=== What you will do ===
Please transcribe only the lines that run from the line bearing "[1.00-2.00s]" to the end of the entries, keeping both end lines. Skip the pictures.
Records for processing START
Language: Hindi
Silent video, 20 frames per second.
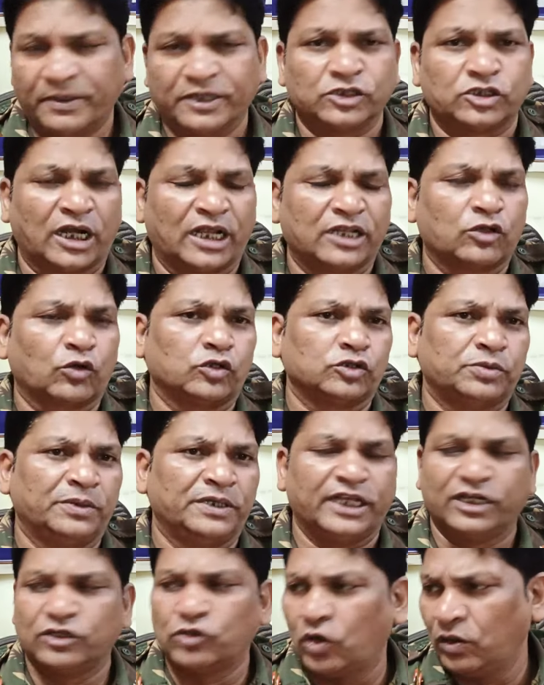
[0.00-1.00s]
तो मंत्रालय तो कुछ
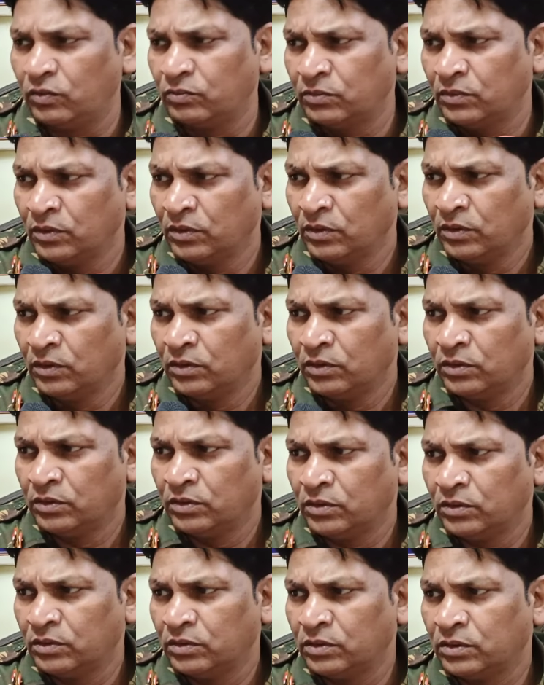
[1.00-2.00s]
भी दे दो
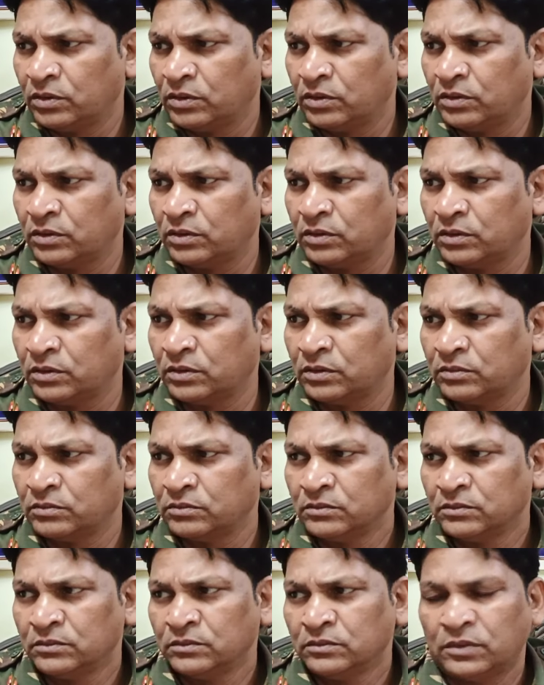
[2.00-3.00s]
काम कोई छोटा बड़ा नहीं
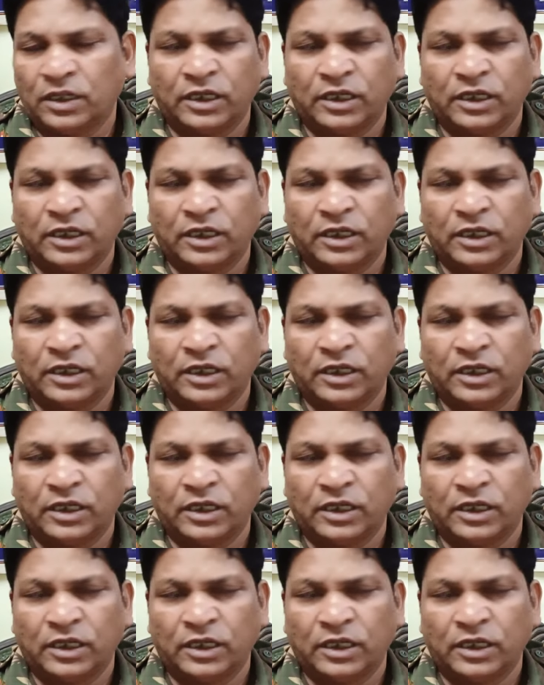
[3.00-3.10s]
होता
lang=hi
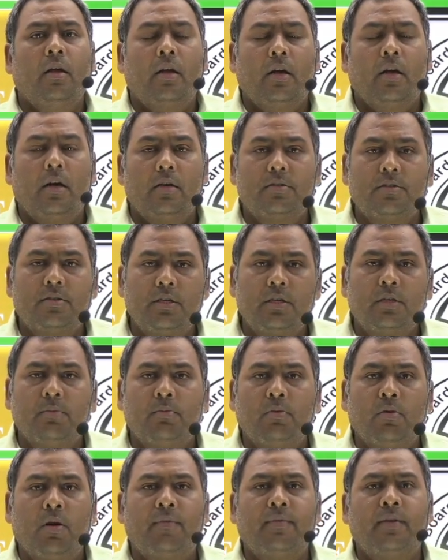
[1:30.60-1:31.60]
स्टेट
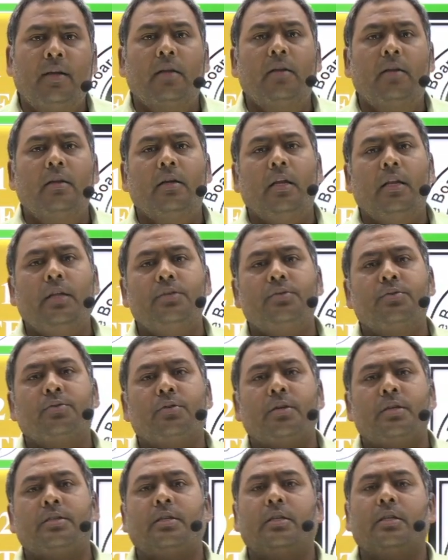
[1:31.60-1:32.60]
बोर्ड ऑफ टेक्निकल
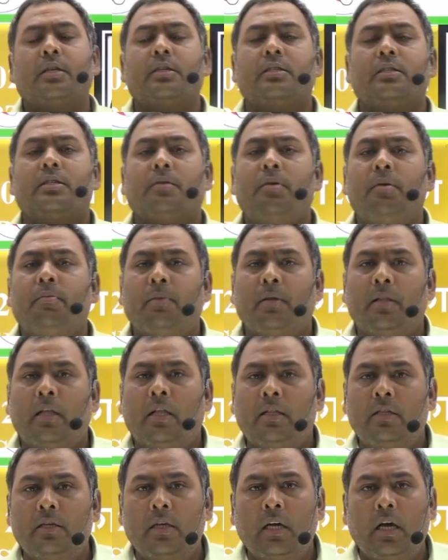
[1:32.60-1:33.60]
एजुकेशन के सभी
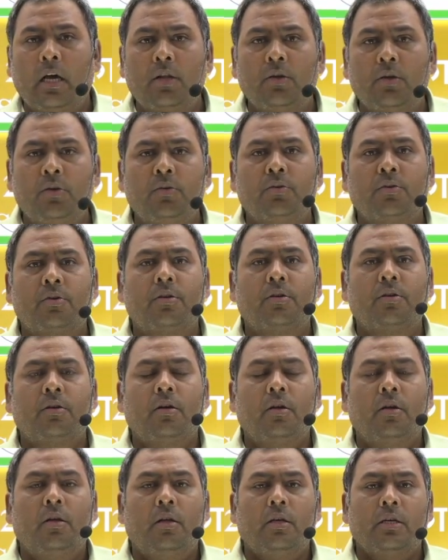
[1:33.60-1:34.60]
पदाधिकारियों
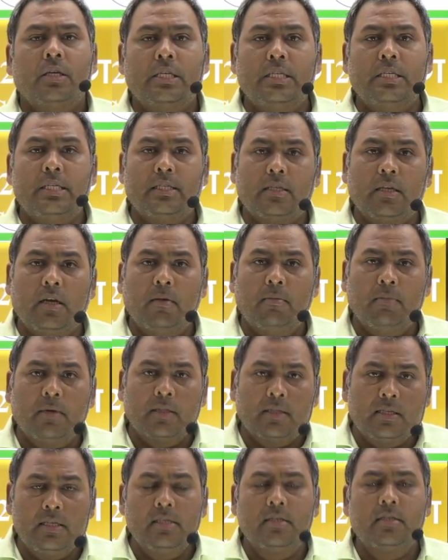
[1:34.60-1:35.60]
की
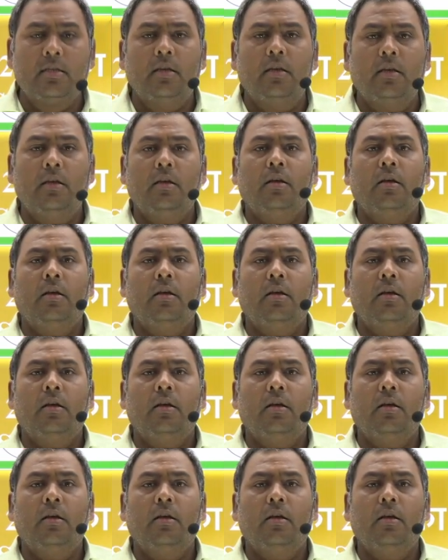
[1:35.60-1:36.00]
सहमति से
Records for processing END
=== Written response ===
[1.00-2.00s]
भी दे दो
[2.00-3.00s]
काम कोई छोटा बड़ा नहीं
[3.00-3.10s]
होता
lang=hi
[1:30.60-1:31.60]
स्टेट
[1:31.60-1:32.60]
बोर्ड ऑफ टेक्निकल
[1:32.60-1:33.60]
एजुकेशन के सभी
[1:33.60-1:34.60]
पदाधिकारियों
[1:34.60-1:35.60]
की
[1:35.60-1:36.00]
सहमति से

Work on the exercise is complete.